Dataset records:
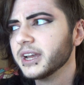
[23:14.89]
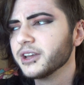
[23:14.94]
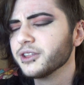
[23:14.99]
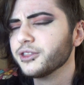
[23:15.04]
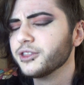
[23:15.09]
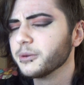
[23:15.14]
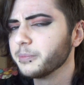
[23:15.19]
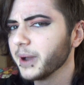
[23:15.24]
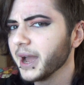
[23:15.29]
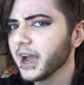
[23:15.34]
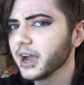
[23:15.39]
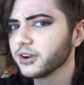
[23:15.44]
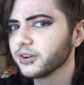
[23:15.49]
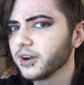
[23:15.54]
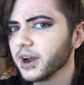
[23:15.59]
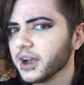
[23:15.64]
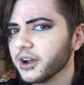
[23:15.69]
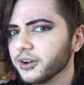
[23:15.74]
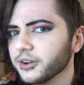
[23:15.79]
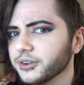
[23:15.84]
the
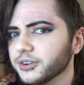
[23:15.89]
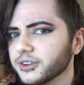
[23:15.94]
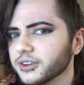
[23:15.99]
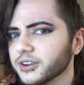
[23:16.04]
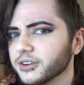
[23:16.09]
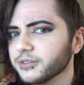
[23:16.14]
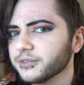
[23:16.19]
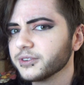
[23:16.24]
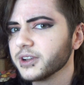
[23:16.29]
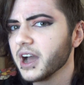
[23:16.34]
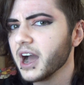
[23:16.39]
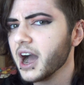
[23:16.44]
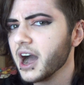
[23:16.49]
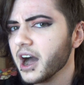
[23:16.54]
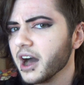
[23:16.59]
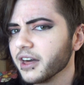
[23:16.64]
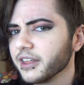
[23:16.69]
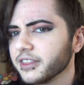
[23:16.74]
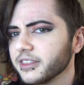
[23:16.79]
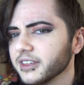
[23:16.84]
background of
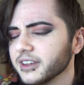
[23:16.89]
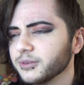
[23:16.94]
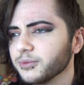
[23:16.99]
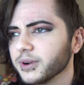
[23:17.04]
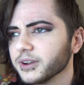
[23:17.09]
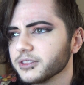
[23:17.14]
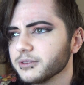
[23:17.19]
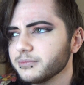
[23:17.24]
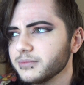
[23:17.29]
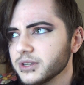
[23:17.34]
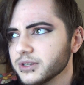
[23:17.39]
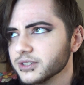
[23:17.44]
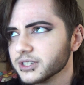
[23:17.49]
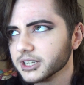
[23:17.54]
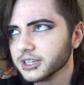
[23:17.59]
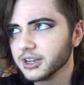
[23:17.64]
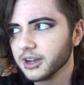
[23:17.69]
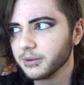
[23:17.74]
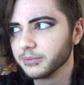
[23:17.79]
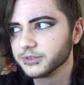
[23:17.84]
goth and where the
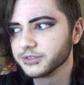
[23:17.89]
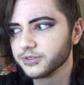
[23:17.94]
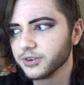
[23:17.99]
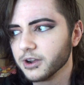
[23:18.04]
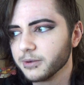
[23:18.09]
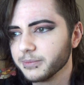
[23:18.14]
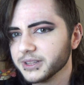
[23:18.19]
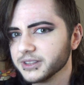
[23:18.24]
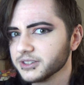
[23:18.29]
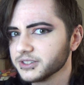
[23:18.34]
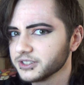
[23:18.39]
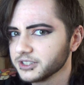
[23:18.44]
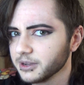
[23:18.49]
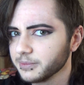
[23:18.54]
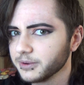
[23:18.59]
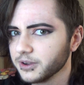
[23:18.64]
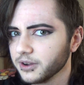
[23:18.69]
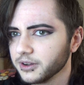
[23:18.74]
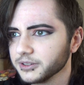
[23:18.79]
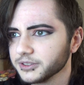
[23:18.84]
music comes from and the
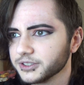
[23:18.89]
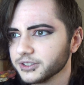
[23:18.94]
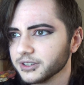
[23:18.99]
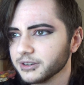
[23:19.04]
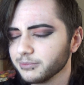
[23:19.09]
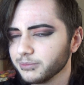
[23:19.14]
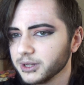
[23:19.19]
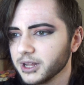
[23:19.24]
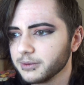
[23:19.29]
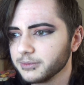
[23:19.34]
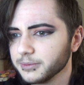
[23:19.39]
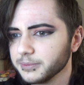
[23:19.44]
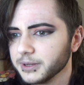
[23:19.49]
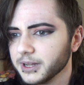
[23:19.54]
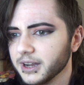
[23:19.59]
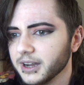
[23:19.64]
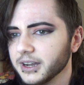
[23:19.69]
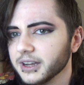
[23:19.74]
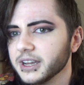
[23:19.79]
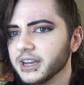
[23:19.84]
subculture and blah, blah,
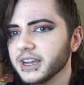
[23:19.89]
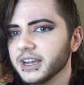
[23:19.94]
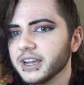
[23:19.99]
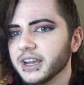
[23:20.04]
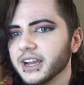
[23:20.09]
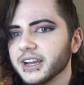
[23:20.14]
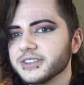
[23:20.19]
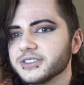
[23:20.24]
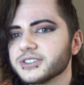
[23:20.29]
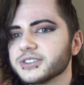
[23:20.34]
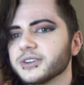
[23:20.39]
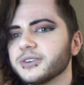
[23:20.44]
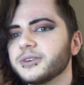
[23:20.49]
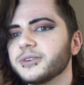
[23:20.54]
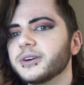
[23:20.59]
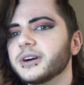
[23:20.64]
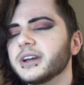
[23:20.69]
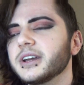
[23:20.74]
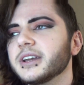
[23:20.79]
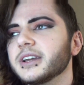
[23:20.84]
blah. And
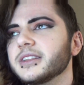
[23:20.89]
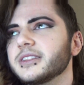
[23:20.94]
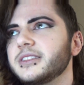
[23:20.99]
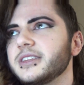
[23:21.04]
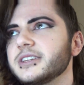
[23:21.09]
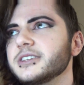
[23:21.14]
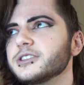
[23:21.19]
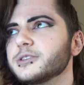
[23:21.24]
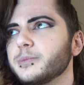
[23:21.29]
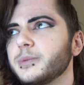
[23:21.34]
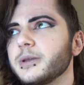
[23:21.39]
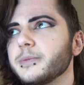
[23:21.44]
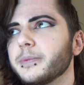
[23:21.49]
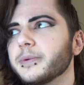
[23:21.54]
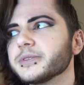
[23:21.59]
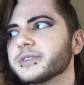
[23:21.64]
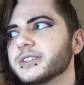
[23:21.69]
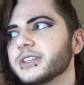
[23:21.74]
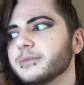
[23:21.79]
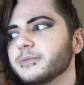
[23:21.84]
so these
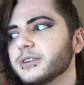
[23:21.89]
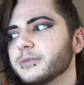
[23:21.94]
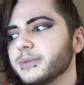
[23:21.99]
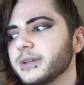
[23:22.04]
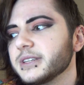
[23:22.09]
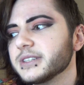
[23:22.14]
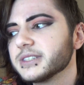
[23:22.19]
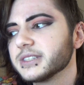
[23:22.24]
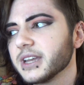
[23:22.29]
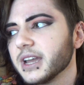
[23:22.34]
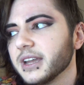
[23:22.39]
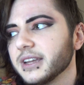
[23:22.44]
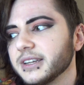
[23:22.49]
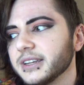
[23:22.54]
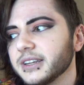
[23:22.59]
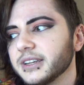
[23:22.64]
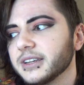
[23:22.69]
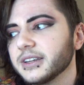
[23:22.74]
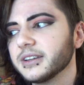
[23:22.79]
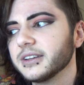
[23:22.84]
people seem to be
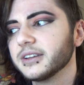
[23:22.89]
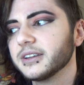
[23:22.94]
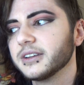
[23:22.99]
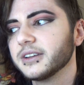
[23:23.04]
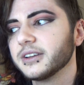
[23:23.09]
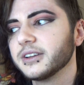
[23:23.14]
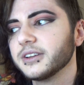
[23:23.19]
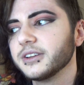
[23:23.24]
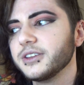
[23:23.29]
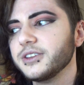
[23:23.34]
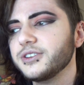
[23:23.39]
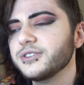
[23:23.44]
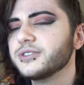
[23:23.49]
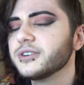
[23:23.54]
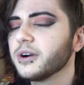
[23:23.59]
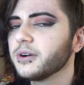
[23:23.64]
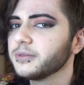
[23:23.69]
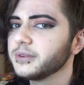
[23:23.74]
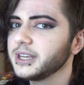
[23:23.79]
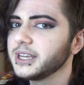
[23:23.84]
saying, you
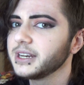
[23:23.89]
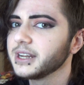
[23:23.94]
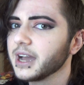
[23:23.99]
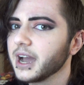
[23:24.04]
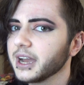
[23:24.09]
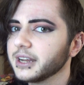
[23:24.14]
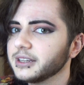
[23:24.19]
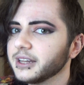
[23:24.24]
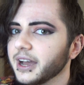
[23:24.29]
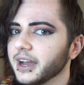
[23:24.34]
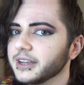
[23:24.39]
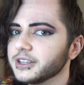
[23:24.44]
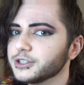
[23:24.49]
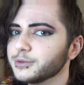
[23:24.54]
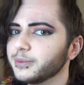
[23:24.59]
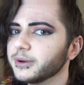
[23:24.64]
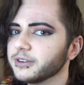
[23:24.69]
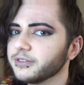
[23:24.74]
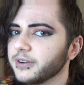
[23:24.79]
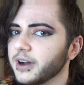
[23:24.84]
don't need guidelines,
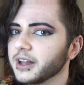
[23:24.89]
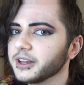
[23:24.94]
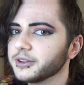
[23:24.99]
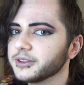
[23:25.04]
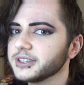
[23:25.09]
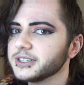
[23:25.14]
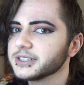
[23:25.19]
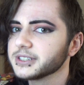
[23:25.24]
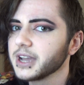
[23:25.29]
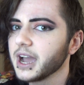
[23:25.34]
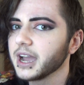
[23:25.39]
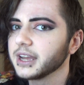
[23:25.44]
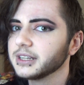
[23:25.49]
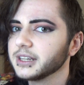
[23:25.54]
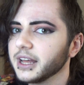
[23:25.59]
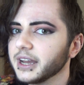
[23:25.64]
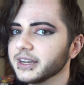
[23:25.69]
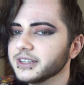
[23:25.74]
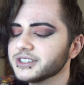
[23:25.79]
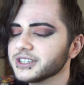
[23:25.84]
but follow these
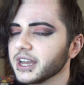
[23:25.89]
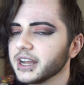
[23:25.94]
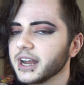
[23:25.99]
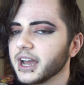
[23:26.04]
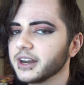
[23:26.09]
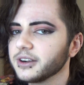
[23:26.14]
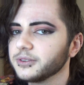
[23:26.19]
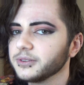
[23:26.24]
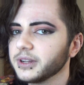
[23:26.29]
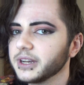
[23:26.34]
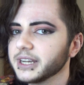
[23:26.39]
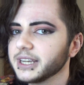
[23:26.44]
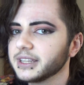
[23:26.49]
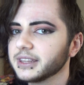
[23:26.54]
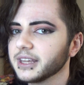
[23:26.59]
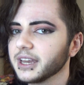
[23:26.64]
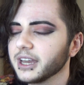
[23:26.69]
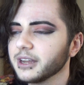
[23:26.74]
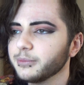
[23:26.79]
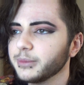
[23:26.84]
guidelines, and I don't like
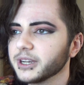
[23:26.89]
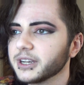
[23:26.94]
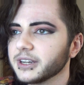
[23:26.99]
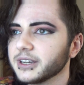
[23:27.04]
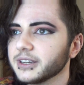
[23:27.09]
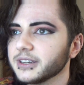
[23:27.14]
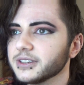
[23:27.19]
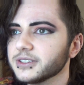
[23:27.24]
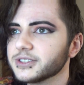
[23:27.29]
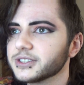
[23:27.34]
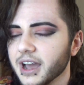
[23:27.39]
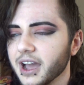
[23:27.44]
that, because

What you will do: Without including the pictures, return each record above exactly as it stands.

Your response:
[23:14.89]
[23:14.94]
[23:14.99]
[23:15.04]
[23:15.09]
[23:15.14]
[23:15.19]
[23:15.24]
[23:15.29]
[23:15.34]
[23:15.39]
[23:15.44]
[23:15.49]
[23:15.54]
[23:15.59]
[23:15.64]
[23:15.69]
[23:15.74]
[23:15.79]
[23:15.84]
the
[23:15.89]
[23:15.94]
[23:15.99]
[23:16.04]
[23:16.09]
[23:16.14]
[23:16.19]
[23:16.24]
[23:16.29]
[23:16.34]
[23:16.39]
[23:16.44]
[23:16.49]
[23:16.54]
[23:16.59]
[23:16.64]
[23:16.69]
[23:16.74]
[23:16.79]
[23:16.84]
background of
[23:16.89]
[23:16.94]
[23:16.99]
[23:17.04]
[23:17.09]
[23:17.14]
[23:17.19]
[23:17.24]
[23:17.29]
[23:17.34]
[23:17.39]
[23:17.44]
[23:17.49]
[23:17.54]
[23:17.59]
[23:17.64]
[23:17.69]
[23:17.74]
[23:17.79]
[23:17.84]
goth and where the
[23:17.89]
[23:17.94]
[23:17.99]
[23:18.04]
[23:18.09]
[23:18.14]
[23:18.19]
[23:18.24]
[23:18.29]
[23:18.34]
[23:18.39]
[23:18.44]
[23:18.49]
[23:18.54]
[23:18.59]
[23:18.64]
[23:18.69]
[23:18.74]
[23:18.79]
[23:18.84]
music comes from and the
[23:18.89]
[23:18.94]
[23:18.99]
[23:19.04]
[23:19.09]
[23:19.14]
[23:19.19]
[23:19.24]
[23:19.29]
[23:19.34]
[23:19.39]
[23:19.44]
[23:19.49]
[23:19.54]
[23:19.59]
[23:19.64]
[23:19.69]
[23:19.74]
[23:19.79]
[23:19.84]
subculture and blah, blah,
[23:19.89]
[23:19.94]
[23:19.99]
[23:20.04]
[23:20.09]
[23:20.14]
[23:20.19]
[23:20.24]
[23:20.29]
[23:20.34]
[23:20.39]
[23:20.44]
[23:20.49]
[23:20.54]
[23:20.59]
[23:20.64]
[23:20.69]
[23:20.74]
[23:20.79]
[23:20.84]
blah. And
[23:20.89]
[23:20.94]
[23:20.99]
[23:21.04]
[23:21.09]
[23:21.14]
[23:21.19]
[23:21.24]
[23:21.29]
[23:21.34]
[23:21.39]
[23:21.44]
[23:21.49]
[23:21.54]
[23:21.59]
[23:21.64]
[23:21.69]
[23:21.74]
[23:21.79]
[23:21.84]
so these
[23:21.89]
[23:21.94]
[23:21.99]
[23:22.04]
[23:22.09]
[23:22.14]
[23:22.19]
[23:22.24]
[23:22.29]
[23:22.34]
[23:22.39]
[23:22.44]
[23:22.49]
[23:22.54]
[23:22.59]
[23:22.64]
[23:22.69]
[23:22.74]
[23:22.79]
[23:22.84]
people seem to be
[23:22.89]
[23:22.94]
[23:22.99]
[23:23.04]
[23:23.09]
[23:23.14]
[23:23.19]
[23:23.24]
[23:23.29]
[23:23.34]
[23:23.39]
[23:23.44]
[23:23.49]
[23:23.54]
[23:23.59]
[23:23.64]
[23:23.69]
[23:23.74]
[23:23.79]
[23:23.84]
saying, you
[23:23.89]
[23:23.94]
[23:23.99]
[23:24.04]
[23:24.09]
[23:24.14]
[23:24.19]
[23:24.24]
[23:24.29]
[23:24.34]
[23:24.39]
[23:24.44]
[23:24.49]
[23:24.54]
[23:24.59]
[23:24.64]
[23:24.69]
[23:24.74]
[23:24.79]
[23:24.84]
don't need guidelines,
[23:24.89]
[23:24.94]
[23:24.99]
[23:25.04]
[23:25.09]
[23:25.14]
[23:25.19]
[23:25.24]
[23:25.29]
[23:25.34]
[23:25.39]
[23:25.44]
[23:25.49]
[23:25.54]
[23:25.59]
[23:25.64]
[23:25.69]
[23:25.74]
[23:25.79]
[23:25.84]
but follow these
[23:25.89]
[23:25.94]
[23:25.99]
[23:26.04]
[23:26.09]
[23:26.14]
[23:26.19]
[23:26.24]
[23:26.29]
[23:26.34]
[23:26.39]
[23:26.44]
[23:26.49]
[23:26.54]
[23:26.59]
[23:26.64]
[23:26.69]
[23:26.74]
[23:26.79]
[23:26.84]
guidelines, and I don't like
[23:26.89]
[23:26.94]
[23:26.99]
[23:27.04]
[23:27.09]
[23:27.14]
[23:27.19]
[23:27.24]
[23:27.29]
[23:27.34]
[23:27.39]
[23:27.44]
that, because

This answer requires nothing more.